■ **EXERCISE DATA**:
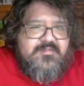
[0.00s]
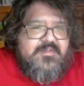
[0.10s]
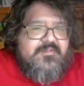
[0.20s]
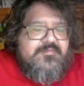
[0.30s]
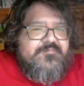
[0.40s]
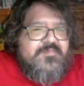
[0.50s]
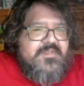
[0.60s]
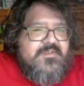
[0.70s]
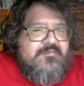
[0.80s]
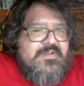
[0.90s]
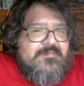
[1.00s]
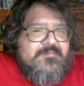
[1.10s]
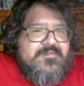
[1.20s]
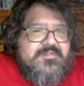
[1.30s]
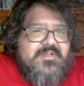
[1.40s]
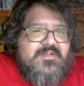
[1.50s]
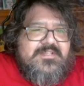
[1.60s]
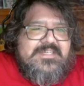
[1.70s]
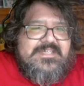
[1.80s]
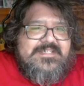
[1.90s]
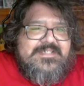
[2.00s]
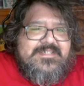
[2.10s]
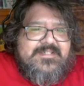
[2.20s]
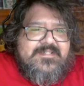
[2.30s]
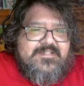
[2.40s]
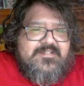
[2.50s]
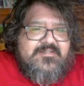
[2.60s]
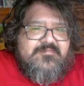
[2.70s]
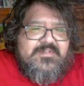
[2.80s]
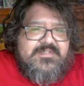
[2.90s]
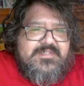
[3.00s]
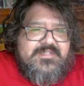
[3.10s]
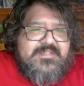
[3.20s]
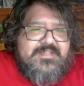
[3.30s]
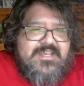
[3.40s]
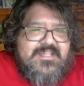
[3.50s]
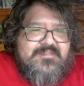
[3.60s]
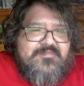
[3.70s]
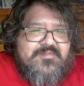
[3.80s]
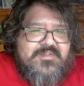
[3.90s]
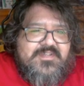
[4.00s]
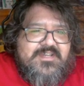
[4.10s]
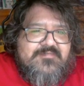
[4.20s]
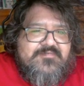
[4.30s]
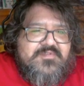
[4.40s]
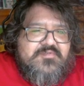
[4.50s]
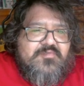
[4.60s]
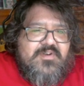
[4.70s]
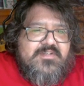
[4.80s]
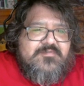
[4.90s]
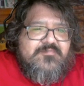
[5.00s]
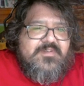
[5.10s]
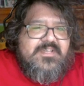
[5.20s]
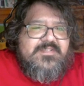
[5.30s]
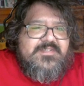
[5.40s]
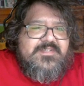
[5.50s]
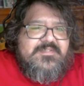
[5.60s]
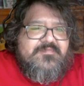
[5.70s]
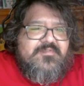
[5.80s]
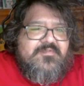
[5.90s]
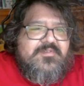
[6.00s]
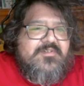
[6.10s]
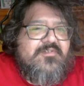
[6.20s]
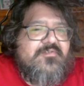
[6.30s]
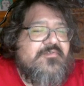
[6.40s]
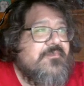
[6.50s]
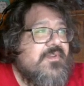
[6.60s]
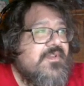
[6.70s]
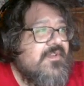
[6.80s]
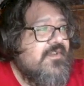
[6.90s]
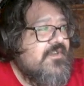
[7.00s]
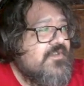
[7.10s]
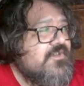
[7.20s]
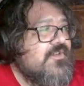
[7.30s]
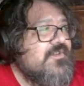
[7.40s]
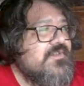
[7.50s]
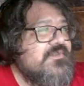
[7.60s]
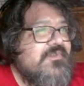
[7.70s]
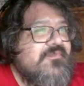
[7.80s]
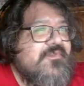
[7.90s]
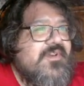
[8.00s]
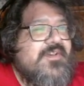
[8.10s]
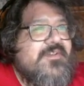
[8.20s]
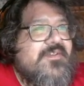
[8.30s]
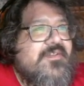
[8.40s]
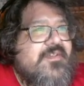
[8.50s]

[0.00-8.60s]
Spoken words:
Here we go. Rapper Sean Kingston arrested in California after SWAT raids his Florida home, charged with fraud.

■ **WHAT TO PRODUCE**: Your answer should set down the listing verbatim and leave out its images.

■ **SOLUTION FOR THIS PROBLEM**:
[0.00s]
[0.10s]
[0.20s]
[0.30s]
[0.40s]
[0.50s]
[0.60s]
[0.70s]
[0.80s]
[0.90s]
[1.00s]
[1.10s]
[1.20s]
[1.30s]
[1.40s]
[1.50s]
[1.60s]
[1.70s]
[1.80s]
[1.90s]
[2.00s]
[2.10s]
[2.20s]
[2.30s]
[2.40s]
[2.50s]
[2.60s]
[2.70s]
[2.80s]
[2.90s]
[3.00s]
[3.10s]
[3.20s]
[3.30s]
[3.40s]
[3.50s]
[3.60s]
[3.70s]
[3.80s]
[3.90s]
[4.00s]
[4.10s]
[4.20s]
[4.30s]
[4.40s]
[4.50s]
[4.60s]
[4.70s]
[4.80s]
[4.90s]
[5.00s]
[5.10s]
[5.20s]
[5.30s]
[5.40s]
[5.50s]
[5.60s]
[5.70s]
[5.80s]
[5.90s]
[6.00s]
[6.10s]
[6.20s]
[6.30s]
[6.40s]
[6.50s]
[6.60s]
[6.70s]
[6.80s]
[6.90s]
[7.00s]
[7.10s]
[7.20s]
[7.30s]
[7.40s]
[7.50s]
[7.60s]
[7.70s]
[7.80s]
[7.90s]
[8.00s]
[8.10s]
[8.20s]
[8.30s]
[8.40s]
[8.50s]

[0.00-8.60s]
Spoken words:
Here we go. Rapper Sean Kingston arrested in California after SWAT raids his Florida home, charged with fraud.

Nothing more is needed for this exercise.